If you’re like me it’s not so much that work and home and chores keep me too busy for Jesus time, I can excuse myself for those, after all, we HAVE to live life. But what’s surprising is what I choose to do instead of making time for Jesus. I want to practice playing my recorder and my juggling and I want to WRITE. And now I’ve got some juggling clubs I’m dying to learn to use (half-price at Barnes & Noble) but with the recent hand surgery on my right hand still tender and I’m getting the left hand done Tuesday, I’ll have to be patient, and I really dislike being patient! I love to go hiking if it’s not too cold or too hot, or walking in the park. I love sitting in the swing and thinking or reading my Kindle.
One of my Jesus-sisters recently wrote “Today, I had the opportunity to spend the whole day alone with him (Jesus) while my whole family was out of the house and it was horrible.” She ended up frustrated over how the day turned out. I often hear guilt over not making time for Jesus. I thought that since this is such a struggle for so many of us I’d share my response with you.
I totally get what you said about having a whole day with Jesus and then feeling like you blew the time. My biggest struggle has been actually sitting down with Jesus and hanging out. As much as I hammer about it to others, I also struggle to make the time. I piddle my time away, I work on my writing (that word includes website, blogging, formatting, etc) and then climb into bed tired. It’s like I’m living for time alone and then when I have it I don’t use it with Jesus. After Terry died in 2012 I thought how, now that I was single, I’d be able to spend all my time with Jesus—just think how deep I could go and what fun things we could do! After all, I didn’t choose to lose Terry but since I didn’t have any choice I might as well make the most of what I’ve got. And guess what? It didn’t happen. At least, not like I’d envisioned.
There were several reasons for that, like my heart was still raw from losing Terry and I just couldn’t put my heart for Terry aside and run into romance with Jesus. But one thing I’ve learned is that it’s always a struggle to take time with Jesus, no matter how much we love him and want it. The physical world is constantly calling us to chores and work and life, not to mention that we LIKE so many of those callings! I have a million things I want to do, besides the things I need to do, so it’s not like we reach a place where it’s easy to spend all of our time with Jesus and we’re never tempted by other things.
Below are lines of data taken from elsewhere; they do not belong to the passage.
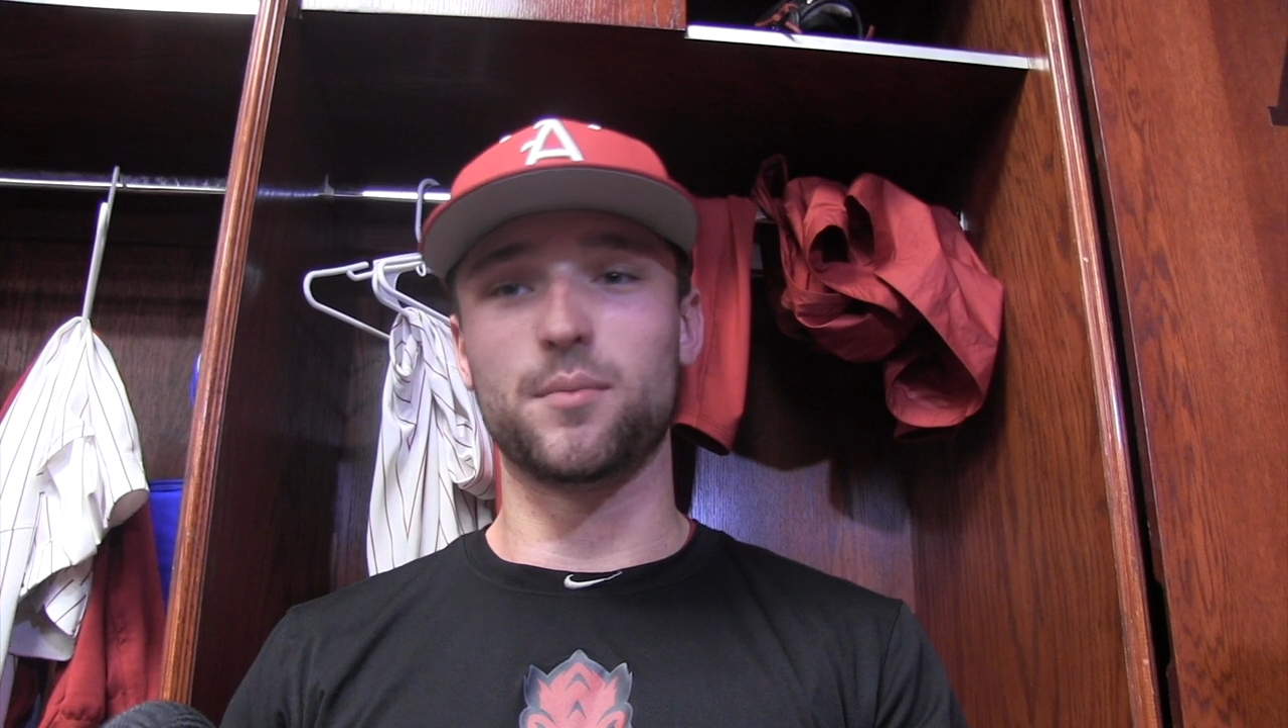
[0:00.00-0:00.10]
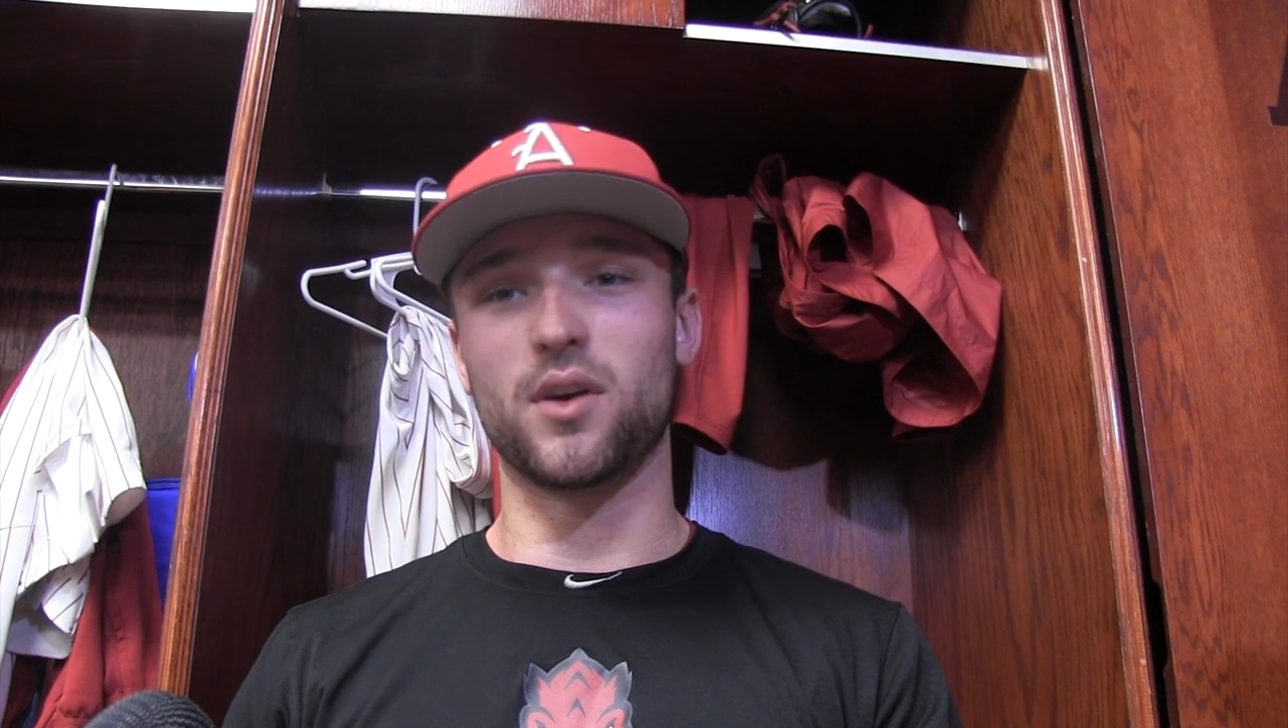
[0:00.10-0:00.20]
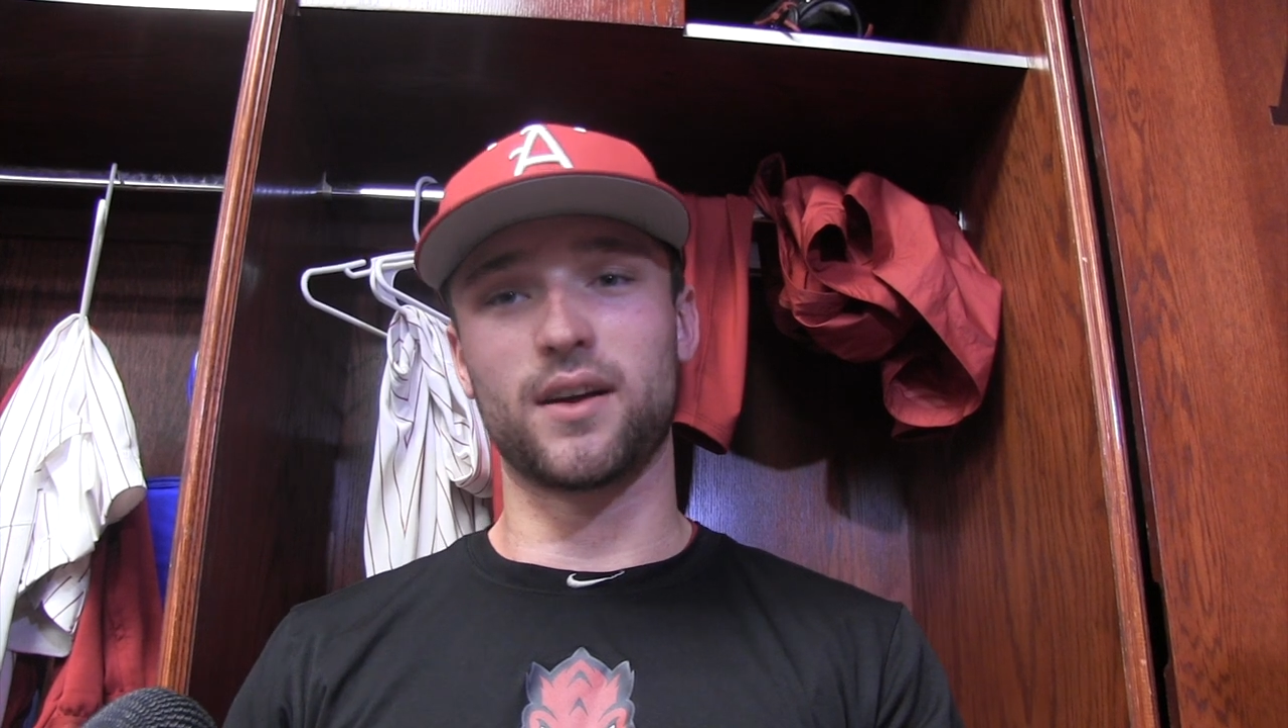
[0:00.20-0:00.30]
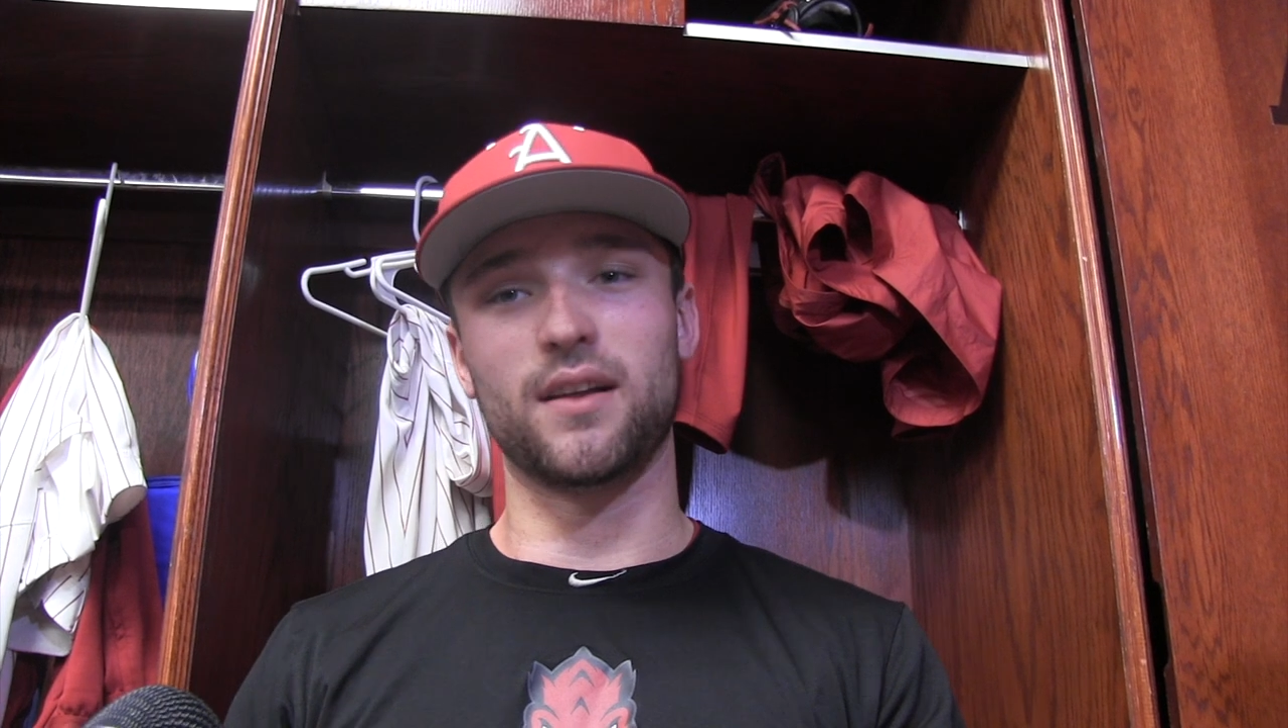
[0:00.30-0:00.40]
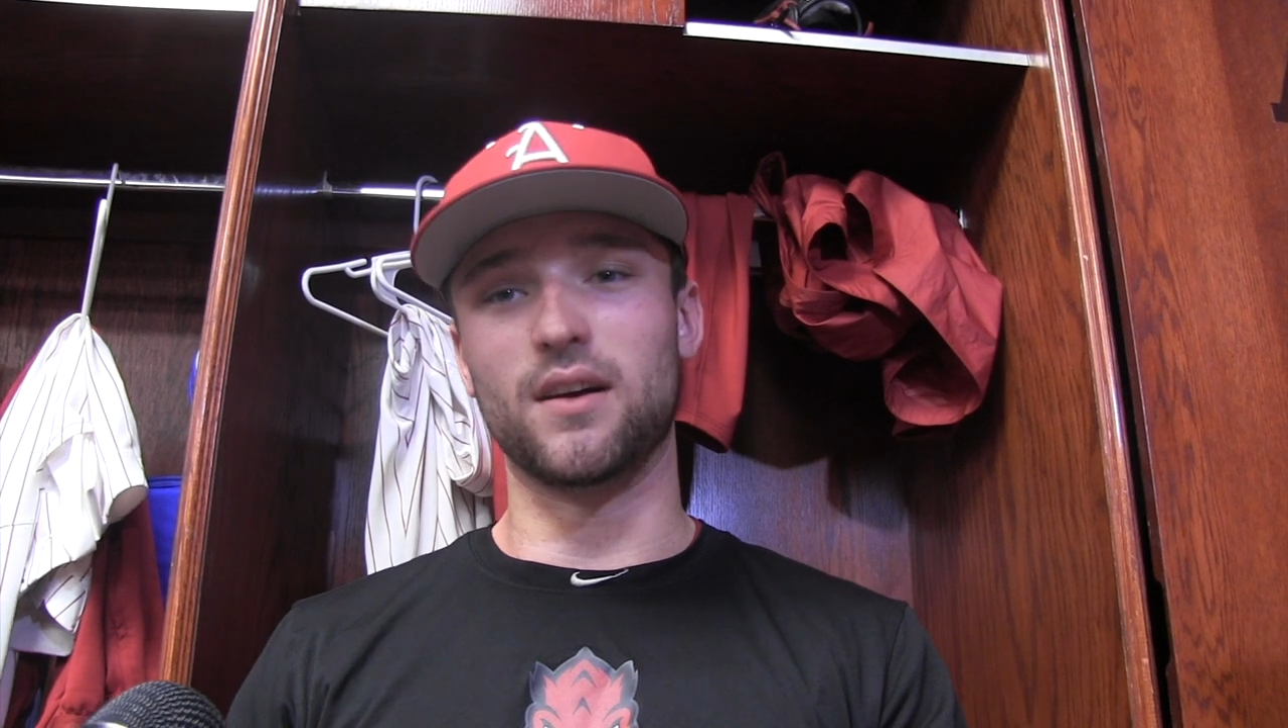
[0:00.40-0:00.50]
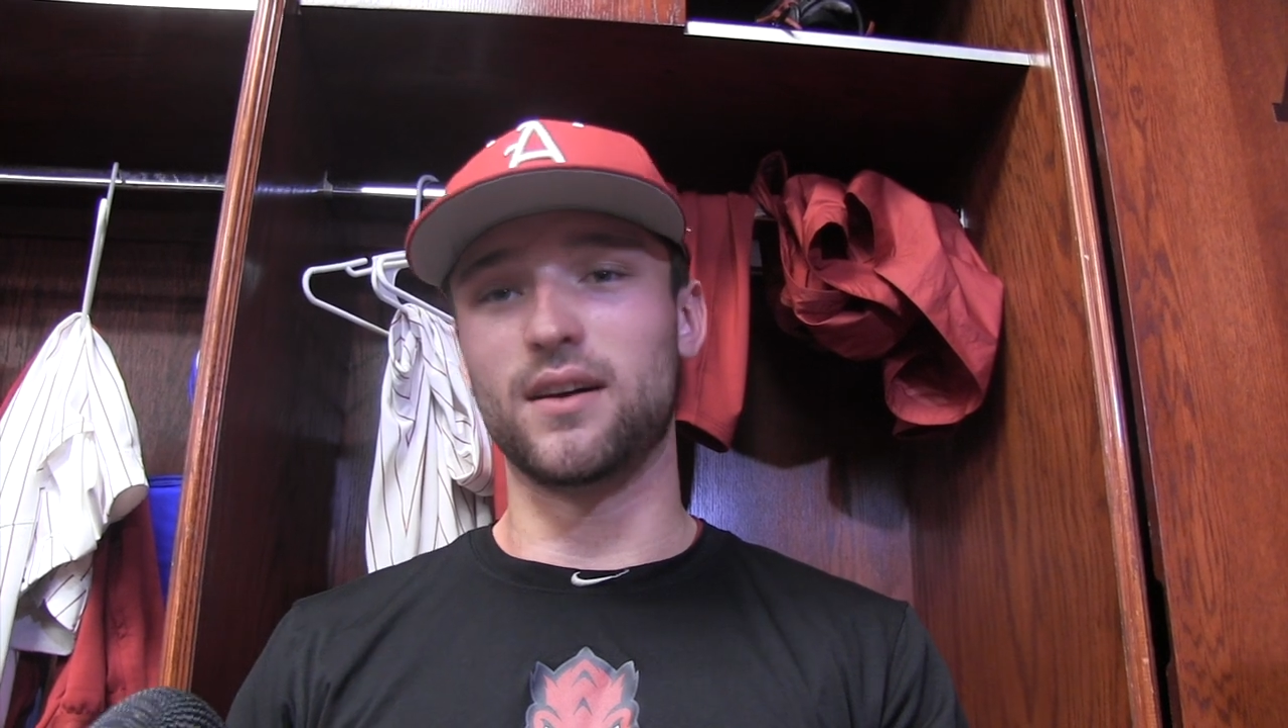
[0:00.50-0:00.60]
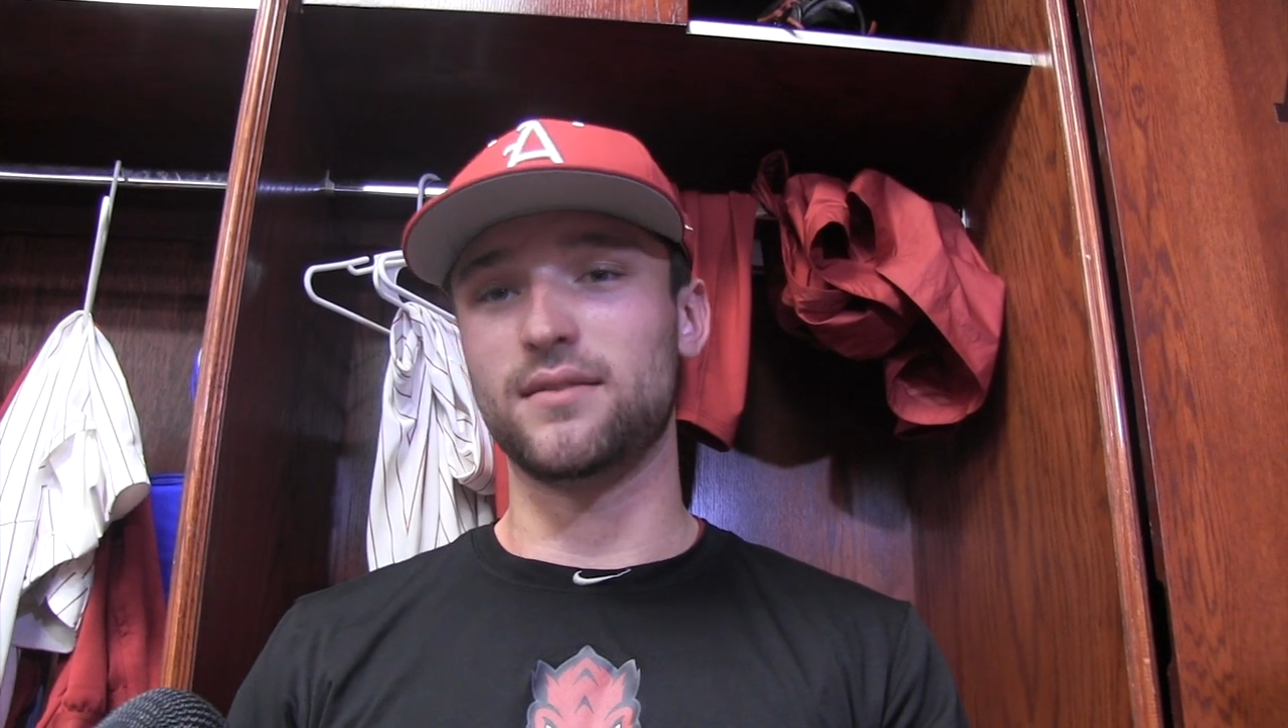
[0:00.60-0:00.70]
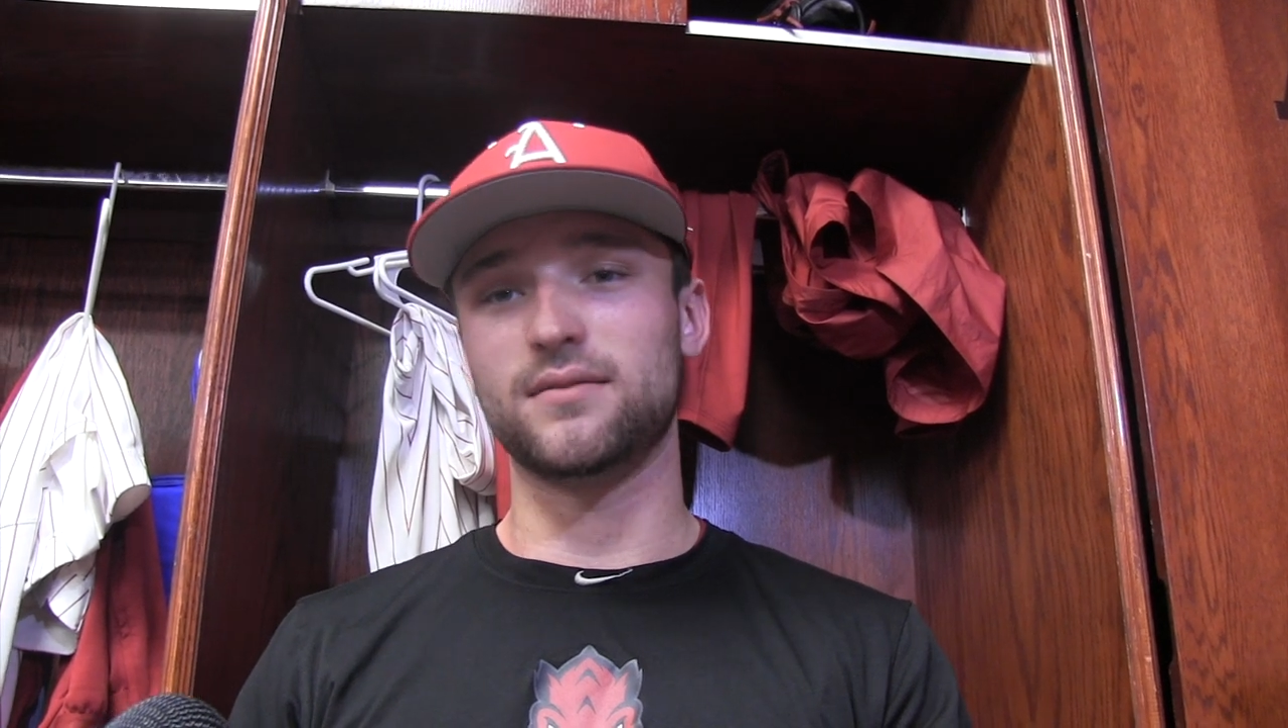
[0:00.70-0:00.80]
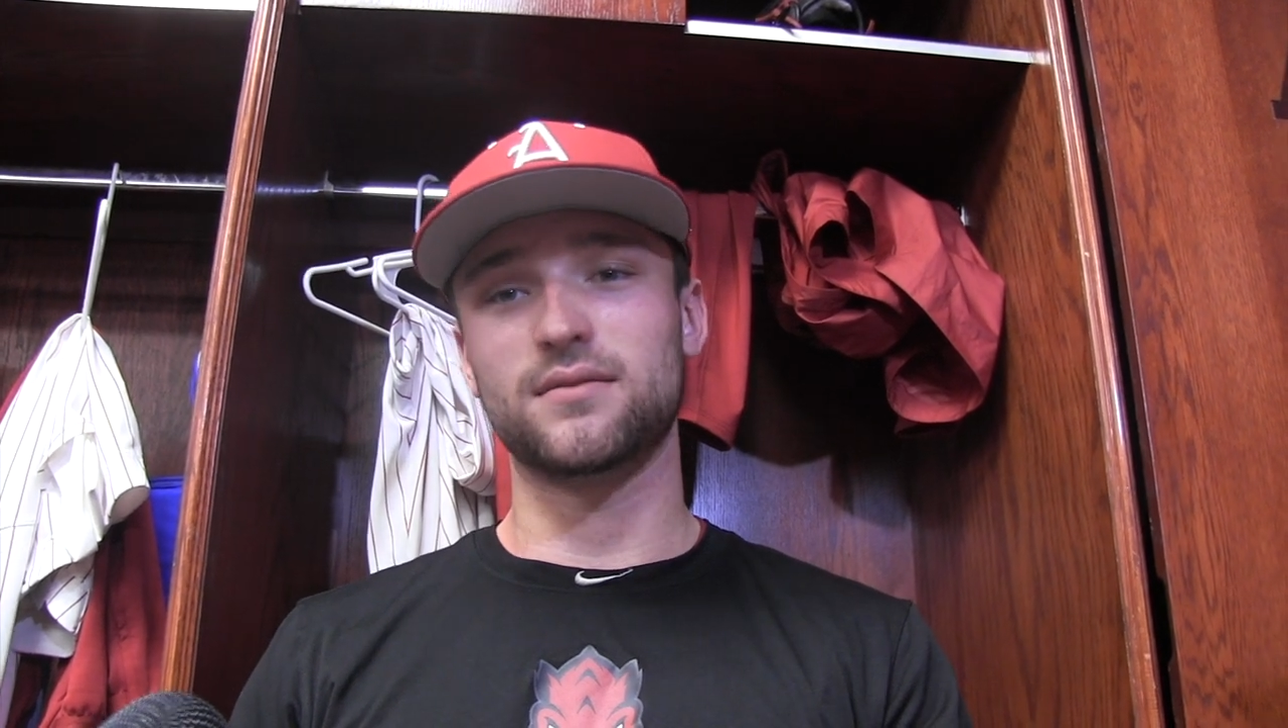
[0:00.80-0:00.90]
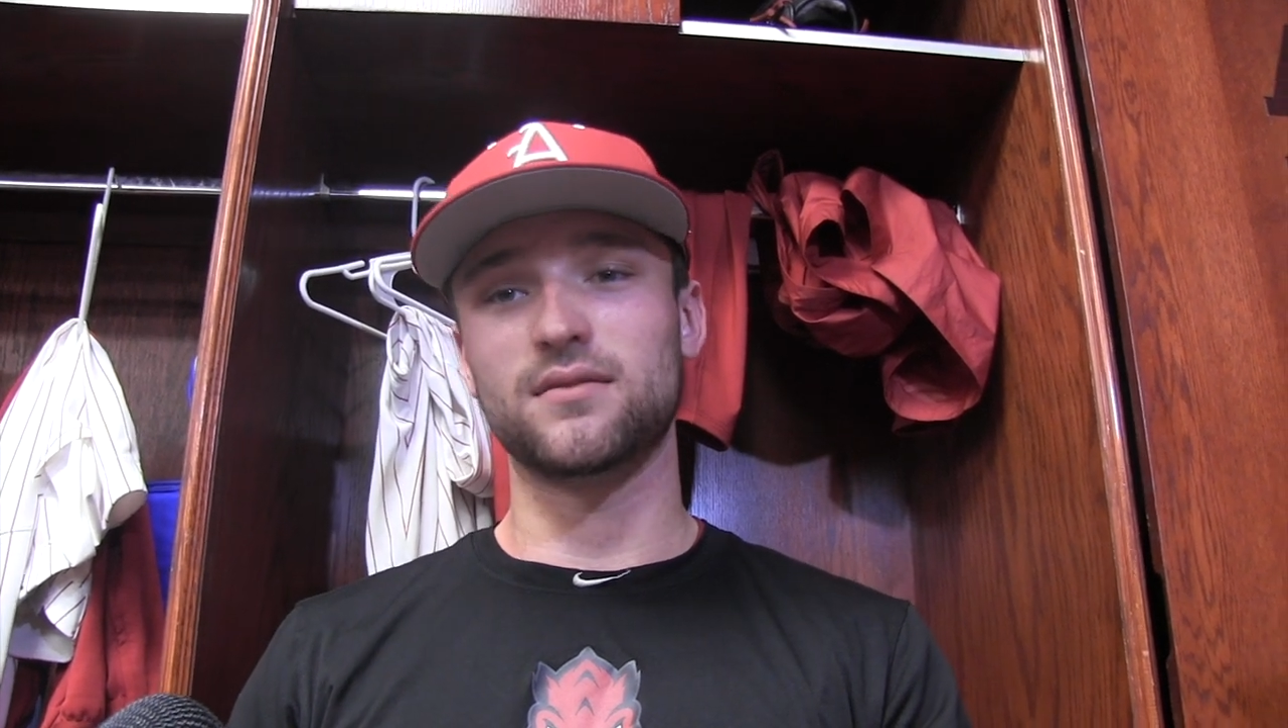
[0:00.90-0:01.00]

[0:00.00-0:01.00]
parking lot.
It’s always a choice, every minute of every day, and so many times I choose other things. While I do occasionally feel guilty for it that guilt is something I put on myself, Jesus never puts guilt on us or pulls away, he’s just always waiting patiently for us to come, not judging but just loving us when we do. I once wrote about my attempt at Jesus time and labeled it “Just call me Martha” and you’ll find it here. (http://brendacobbmurphy.com/just-call-me-martha)
It’s funny how often my Jesus times don’t work out like I envision, but he knows our heart and he is ever-loving and patient, always welcoming us with open arms and delighted that we’re choosing time with him. And yet so much of the time I don’t …
You know the saying “the road to hell is paved with good intentions”? My road is an interstate when it comes to my good intentions with God! Every New Year’s resolution ever since I can remember is to “spend more time with God.” And I suck at it, lol. But he loves me anyway, he knows as I run around and write instead of being with him or when I have a few minutes and I jump on my Kindle or enjoy Survivor or Master Chef instead of God time, but he doesn’t love me less or judge me. He just joins me in what I’m doing. He’s the epitome of patience and acceptance. Life has those times where we’re discouraged and want to give it all up, but it’s not necessarily satan or sin or anything except that we get overwhelmed and tired. We only have so much emotional energy to give out and once our daily quota is gone that’s it, we’ve nothing left to give to God or anyone.
Even when it was just my husband and me it was hard, he’d constantly come find me and want to go somewhere or go for a walk or hang out together. And when I’d close the door I’d lock it so he couldn’t knock and me not hear him with my headphones on (to tune out the TV and noises) and then come walking in. He’d totally understand but I would be MORTIFIED if he saw me dancing in my wedding veil with Jesus, lol. Pride, yep, I’ll totally admit it.
Why is it so hard to be truly alone? And yet, when we ARE truly alone we’re lonely and want people! When I was truly alone after Terry died, living by myself for two years, I still struggled to make time with Jesus. I wasn’t lonely, I’ve always loved being alone, but I couldn’t make myself settle down and sit still.
I’ve just reached a conclusion as I think about this: It will always be a choice to spend time with Jesus, whether we have a houseful of excuses and reasons not to or whether we live alone and have all the time in the world. It’s still a choice to do it and it’s still hard to make it happen, because, while it wonderful and enjoyable and we want it desperately, it’s also work and an effort. Which is probably why the whole world isn’t spending all their time hanging out with Jesus!
What are your distractions, the ones that you don’t really have to do but choose to do?